There's something missing here. Obviously, being a virtual being myself, as all of you readers, the trust issue will be a tough one to address. Let's be honest, we can't even address it completely. But we can give it a shot, and I do want to try. Because it's just painful to see all of you out there suffering, in silence, behind your smiles. The ones you keep up for your clients so that they don't see the dark side of the moon, because you're selling dreams, remember? So smile, and take it like a (wo)man. The ones you keep up for your family, whether you came out to them or not, because you sell them another kind of dream: the dream of happiness, of success. Yours, and theirs, as they as bound to you, by flesh and blood, or just by legal or moral associations. And finally the ones you keep up for yourself, for your own motivation, to not give up. But still behind the smile, in your head, there's something going on, and ticking, and two more or less unconscious voices going off at each other. And you ache, and you still look for something. And that is just painful to live for me already, and I think I have come to realize now that is it even more painful to watch this show unroll itself on the online stage, in your distant and remote lives, so far from G.'s and mine, and yet so close.

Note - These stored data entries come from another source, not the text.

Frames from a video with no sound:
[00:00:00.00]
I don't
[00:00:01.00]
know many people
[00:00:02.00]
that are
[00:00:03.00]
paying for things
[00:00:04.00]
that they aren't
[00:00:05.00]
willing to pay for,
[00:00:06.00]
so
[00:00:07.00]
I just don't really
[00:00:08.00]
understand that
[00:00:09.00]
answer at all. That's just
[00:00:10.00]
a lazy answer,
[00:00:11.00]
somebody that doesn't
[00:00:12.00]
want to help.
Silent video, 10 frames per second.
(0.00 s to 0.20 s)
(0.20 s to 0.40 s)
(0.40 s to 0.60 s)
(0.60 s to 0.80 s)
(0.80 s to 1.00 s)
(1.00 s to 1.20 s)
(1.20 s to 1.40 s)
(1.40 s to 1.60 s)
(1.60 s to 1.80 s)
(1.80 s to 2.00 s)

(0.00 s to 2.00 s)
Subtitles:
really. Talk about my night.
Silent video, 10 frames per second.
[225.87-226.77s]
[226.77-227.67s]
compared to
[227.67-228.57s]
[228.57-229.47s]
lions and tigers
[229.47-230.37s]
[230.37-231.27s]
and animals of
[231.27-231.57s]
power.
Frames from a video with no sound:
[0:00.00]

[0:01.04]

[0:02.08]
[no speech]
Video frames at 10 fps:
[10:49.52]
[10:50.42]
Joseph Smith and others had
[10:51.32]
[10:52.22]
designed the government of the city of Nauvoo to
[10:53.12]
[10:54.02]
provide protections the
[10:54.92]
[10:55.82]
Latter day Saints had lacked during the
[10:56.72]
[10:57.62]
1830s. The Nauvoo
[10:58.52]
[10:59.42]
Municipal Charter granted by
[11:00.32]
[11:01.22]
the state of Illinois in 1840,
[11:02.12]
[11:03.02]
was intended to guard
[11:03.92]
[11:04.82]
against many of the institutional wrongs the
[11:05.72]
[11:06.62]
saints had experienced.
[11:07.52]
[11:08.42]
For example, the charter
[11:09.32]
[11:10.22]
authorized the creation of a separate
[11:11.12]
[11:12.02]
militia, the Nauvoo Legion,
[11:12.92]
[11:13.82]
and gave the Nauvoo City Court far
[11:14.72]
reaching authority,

That's why I'll write this guide. This weblog in itself was supposed to serve as a guide, as a reference material maybe for other persons feeling the same, but maybe there's more to do than just that. And I don't have the pretentious to have an encyclopedic knowledge of the topic, but at least I can try to gather expert knowledge on it. On the partner's side, and on the worker's side. And I hope some of you will help me with it.
I don't know yet how this guide will be organized and formatted. It will remain published as a journal, and I will try to address the topics I can think of and we'll see how it goes. I'll probably also publish it in a more standard form, for a guide. I don't think that would do well on a Wikipedia entry though, but a Wikibook or a Knol might do. Or just a normal page, organizing the mess of all the posts to come. That should be a long work, but I'm excited about it (as you can see by the length of this introduction). Because I think it's necessary and it's a sad state of affairs that there's not that much support online, whereas in so many other fields you would find whatever suits you.
I hope you'll like "My Guide to Dating an Escort". My Dating an Escort for Dummies, My What to Expect When You're Escorting.